When I was called home again from Finland, I hurried to Moscow, to find the burial ceremony just beginning, in that same old red church where my father had been baptized, and where the last prayers had been said over his mother. As the funeral procession passed along the streets, of which every house was familiar to me in my childhood, I noticed that the houses had charged little, but I knew that in all of them a new life had begun.

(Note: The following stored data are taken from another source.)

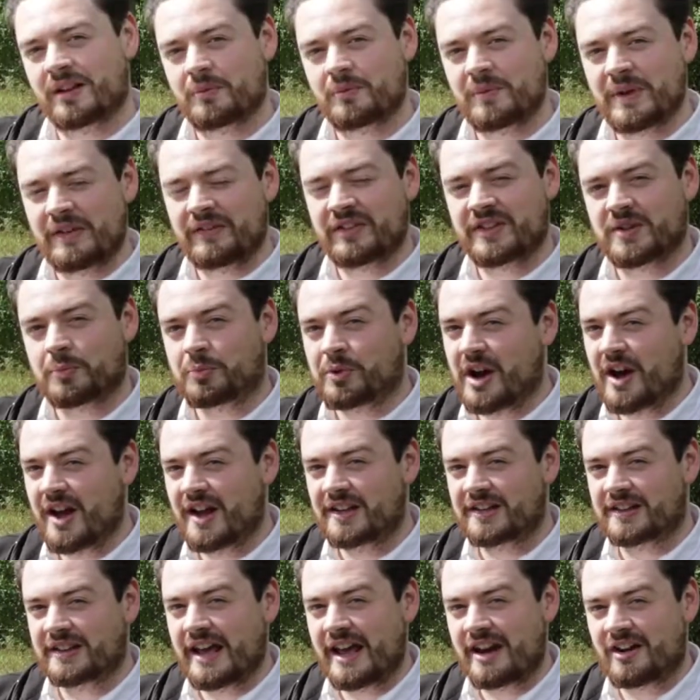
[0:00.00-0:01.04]
bit of a
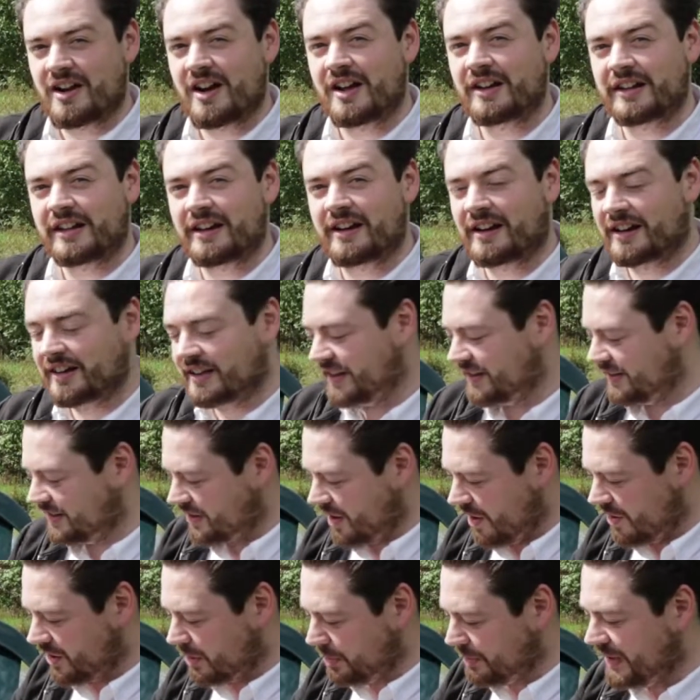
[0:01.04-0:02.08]
surprise, later on in the year this is
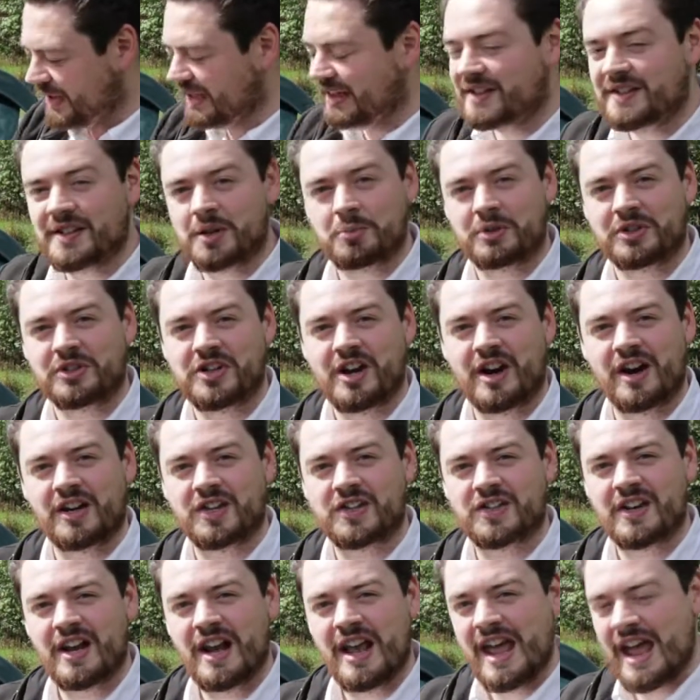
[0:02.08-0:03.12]
going completely
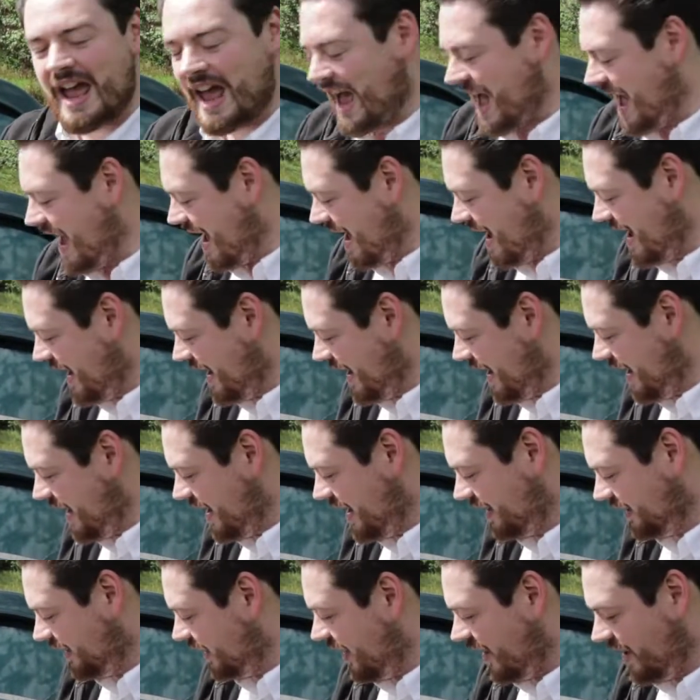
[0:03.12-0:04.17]
supercharged
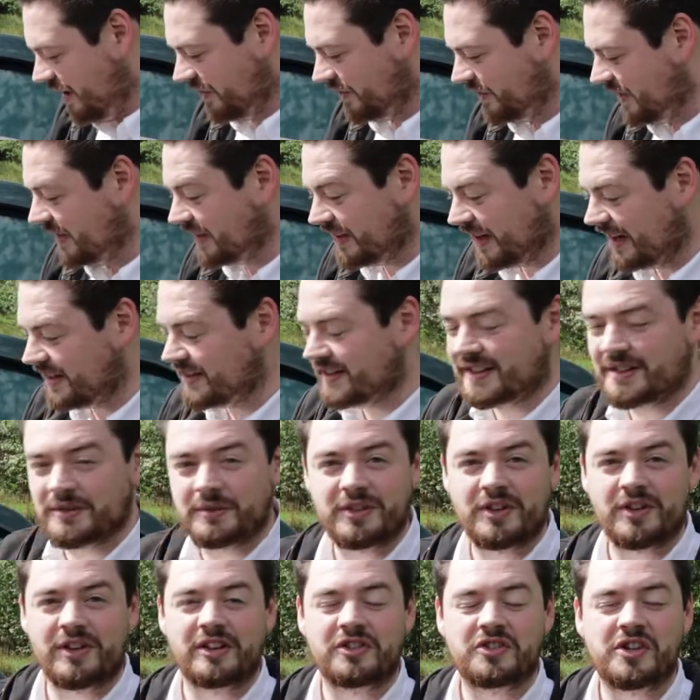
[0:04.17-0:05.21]
and all of the intake system
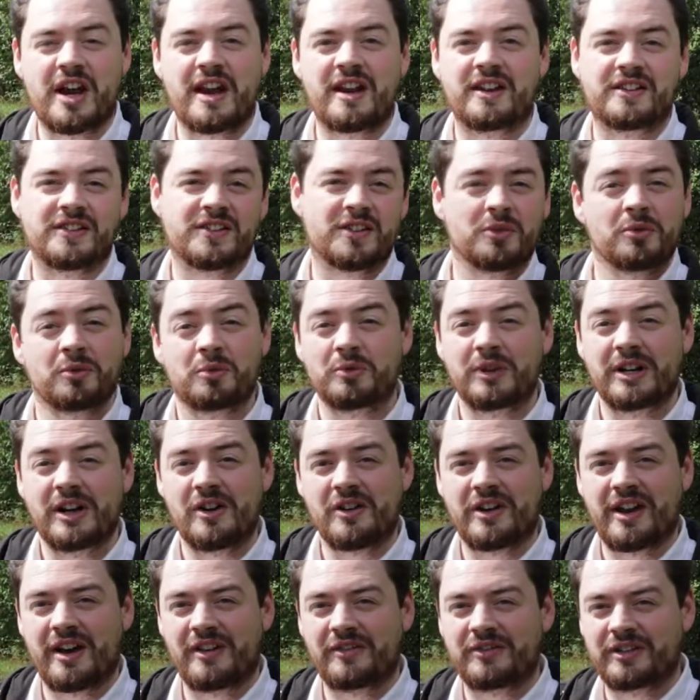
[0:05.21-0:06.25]
is going to change, so we
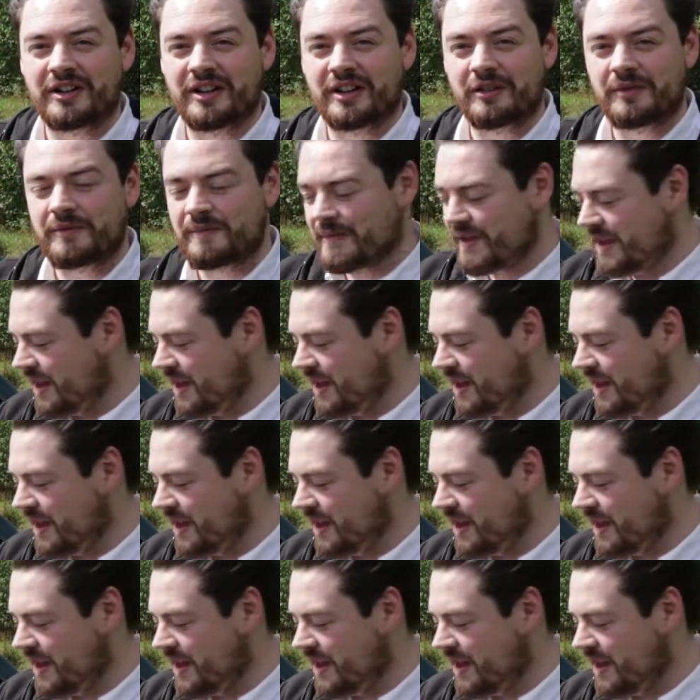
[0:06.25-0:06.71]
don't care for now.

In the house which had formerly belonged to my father's mother and then to Princess Mírski, and which now was the property of General N---, an old inhabitant of the quarter, the only daughter of the family maintained for a couple of years a painful struggle against her good-natured but obstinate parents, who worshiped her, but would not allow her to study at the university courses which had been opened for ladies at Moscow. At last she was allowed to join these courses, but was taken to them in an elegant carriage, under the close supervision of her mother, who courageously sat for hours on the benches among the students, by the side of her beloved daughter; and yet, notwithstanding all this care and watchfulness, a couple of years later the daughter joined the revolutionary party, was arrested, and spent one year in the fortress of St. Peter and St. Paul.
In the house opposite, the despotic heads of the family, Count and Countess Z---, were in a bitter struggle against their two daughters, who were sick of the idle and useless existence their parents forced them to lead, and wanted to join those other girls who, free and happy, flocked to the university courses. The struggle lasted for years; the parents did not yield in this case, and the result was that the elder girl ended her life by poisoning herself, whereupon her younger sister was allowed to follow her own inclinations.
In the house next door, which bad been our family residence for a year, when I entered it with Tchaykóvsky to hold in it the first secret meeting of a circle which we founded at Moscow, I at once recognized the rooms which had been so familiar to me in such a different atmosphere in my childhood. It now belonged to the family of Nathalie Armfeld,---that highly sympathetic Kará "convict," whom George Kennan has so touchingly described in his book on Siberia. And in a house within a stone's throw of that in which my father had died, and only a few months after his death, and I received Stepniák, clothed as a peasant, he having escaped from a country village where he had been arrested for spreading socialist ideas among the peasants.
Such were the changes which the Old Equerries' Quarter had undergone within the last fifteen years. The last stronghold of the old nobility was now invaded by the new spirit.